Due “problemi” che richiedono tempo per poter essere risolti e non è neppure detto che ci si riesca in quanto alcune caratteristiche sono peculiari del nostro contesto produttivo. È ovvio, d’altronde, che vista la povertà di materie prime l’economia del nostro Paese si sviluppi perlopiù in quei settori che ci permettono di sfruttare il materiale a disposizione, ossia le bellezze del territorio e la nostra rinomata cucina.

Nel settore industriale siamo ancora indietro, anche perché la normativa fiscale non ci aiuta ad attrarre aziende estere (anzi, semmai sono quelle italiane che si trasferiscono).
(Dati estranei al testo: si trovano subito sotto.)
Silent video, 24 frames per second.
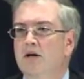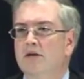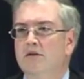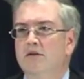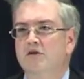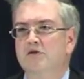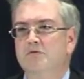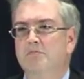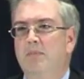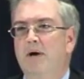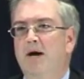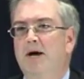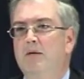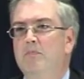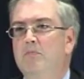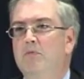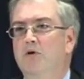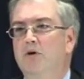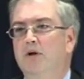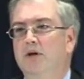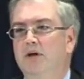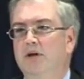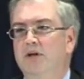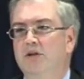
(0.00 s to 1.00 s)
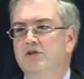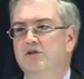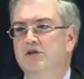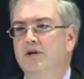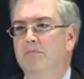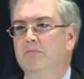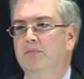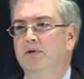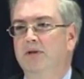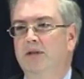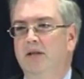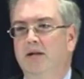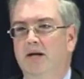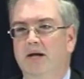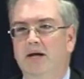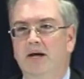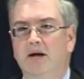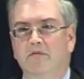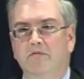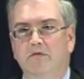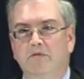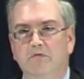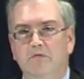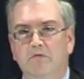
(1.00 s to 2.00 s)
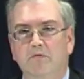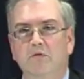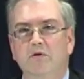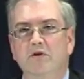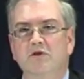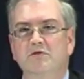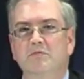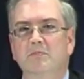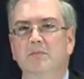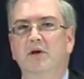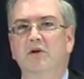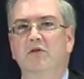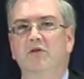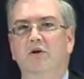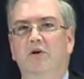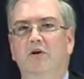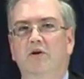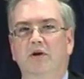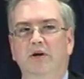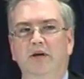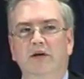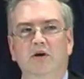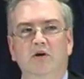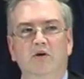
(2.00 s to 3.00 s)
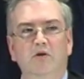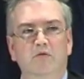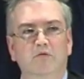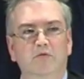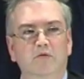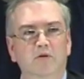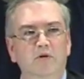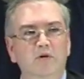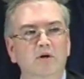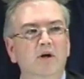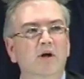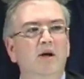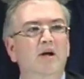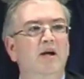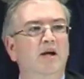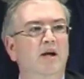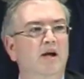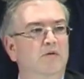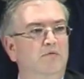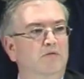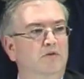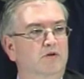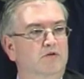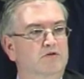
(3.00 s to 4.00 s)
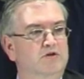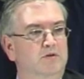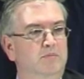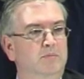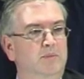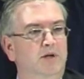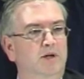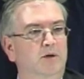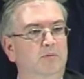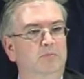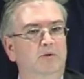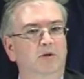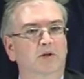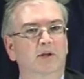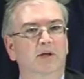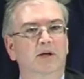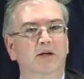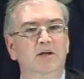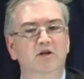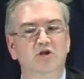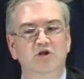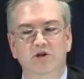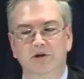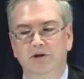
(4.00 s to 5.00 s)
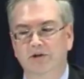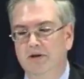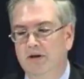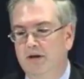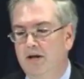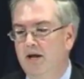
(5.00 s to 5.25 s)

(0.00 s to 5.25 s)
The spot market is something that I have enforcement authority over if there's a manipulation.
Senza dimenticare poi che mancano i lavoratori specializzati per poter portare avanti determinati cicli produttivi. Secondo l’ultima rilevazione Censis Confcooperative, infatti, in Italia mancano 316.000 lavoratori qualificati: persone che le aziende sarebbero disposte ad assumere immediatamente, ma che non riescono a trovare. Un problema che costa al nostro Paese 28 miliardi di euro, l’1,5% del Pil.

La settimana lavorativa di 6 giorni potrebbe essere d’aiuto?

Come visto sopra il problema della scarsa produttività non è dovuto al fatto che in Italia si lavori poco.

Tuttavia, è anche vero che per raggiungere gli stessi standard produttivi delle altre grandi economie europee, in Italia bisogna lavorare per più ore.

Cosa ci dice questo? Che o si interviene su quei fattori che fanno sì che a parità di ore lavorate nel nostro Paese si produce meno rispetto ad altri, oppure così come è stato fatto dalla Grecia si deve trovare un modo per incrementare le ore lavorate, almeno per il tempo necessario a mettere in atto quelle politiche necessarie per risolvere le altre problematiche che caratterizzano il nostro mercato del lavoro.

Anche perché incrementare il limite orario portandolo a 48 ore consentirebbe anche di guadagnare di più rispetto a oggi, specialmente laddove dovessero essere previsti dei maxi incentivi come in Grecia (dove ad esempio il lavoro di sabato verrà remunerato al 40%, mentre di domenica persino al 115%).

Una soluzione che sarebbe d’aiuto anche per quelle aziende che hanno difficoltà a trovare personale specializzato, le quali potrebbero far lavorare per più tempo chi è già assunto così da non dover interrompere i cicli produttivi.

Insomma, per quanto al momento non sia nei programmi del governo Meloni, riteniamo che una soluzione come quella presa dalla Grecia (che dal post crisi del 2009 ha intrapreso una crescita notevole) potrebbe essere d’aiuto alla nostra economia. Sicuramente più della settimana corta, che proprio per le ragioni sopra indicate non sembra essere un’ipotesi plausibile, dal momento che rischia di avere un impatto significativo, e negativo, sulla crescita.